## Task details
Please write out the entire listing below exactly, excluding its pictures.

## Data to process
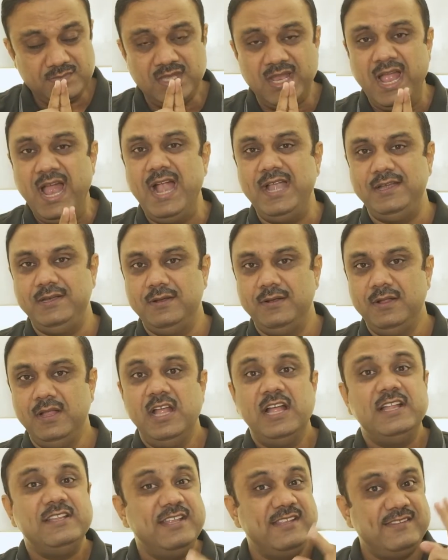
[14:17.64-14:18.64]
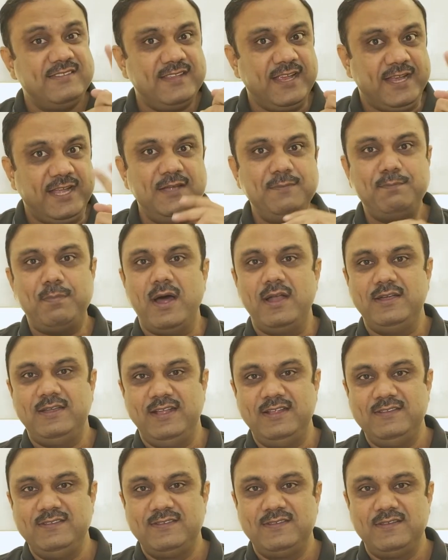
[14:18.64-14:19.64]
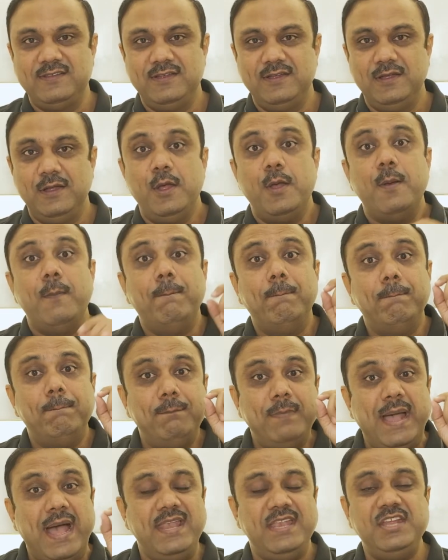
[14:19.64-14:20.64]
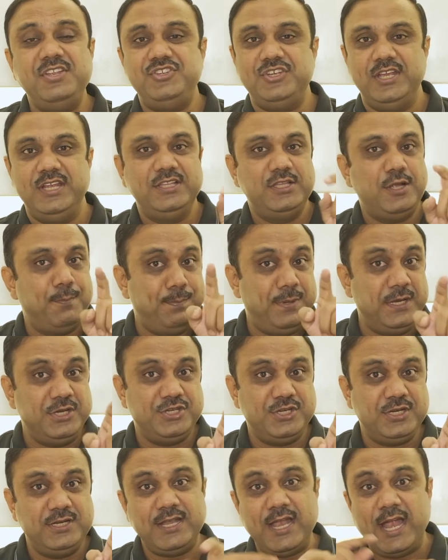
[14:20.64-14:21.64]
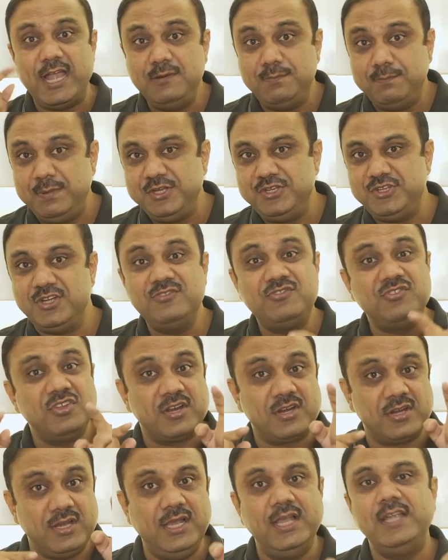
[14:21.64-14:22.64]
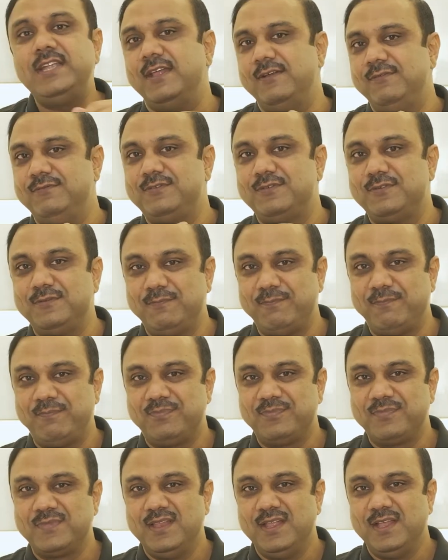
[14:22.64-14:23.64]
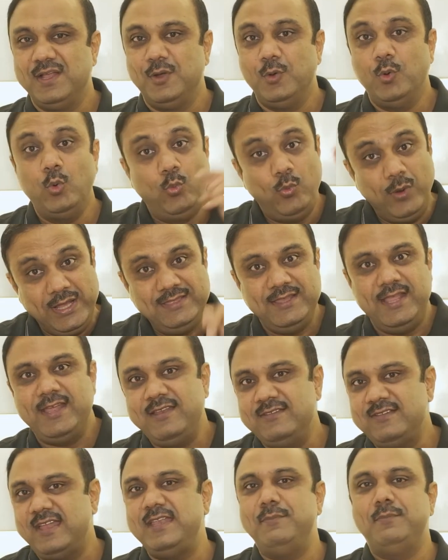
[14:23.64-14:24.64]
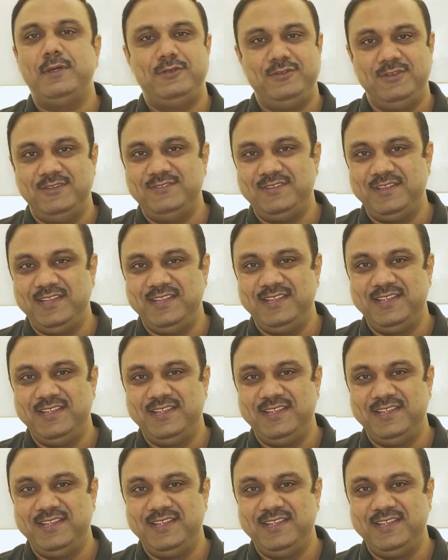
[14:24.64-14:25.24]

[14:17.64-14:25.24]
And the second part is managing the patient and patient's relatives when there is an emergency.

## Result of the exercise
[14:17.64-14:18.64]
[14:18.64-14:19.64]
[14:19.64-14:20.64]
[14:20.64-14:21.64]
[14:21.64-14:22.64]
[14:22.64-14:23.64]
[14:23.64-14:24.64]
[14:24.64-14:25.24]

[14:17.64-14:25.24]
And the second part is managing the patient and patient's relatives when there is an emergency.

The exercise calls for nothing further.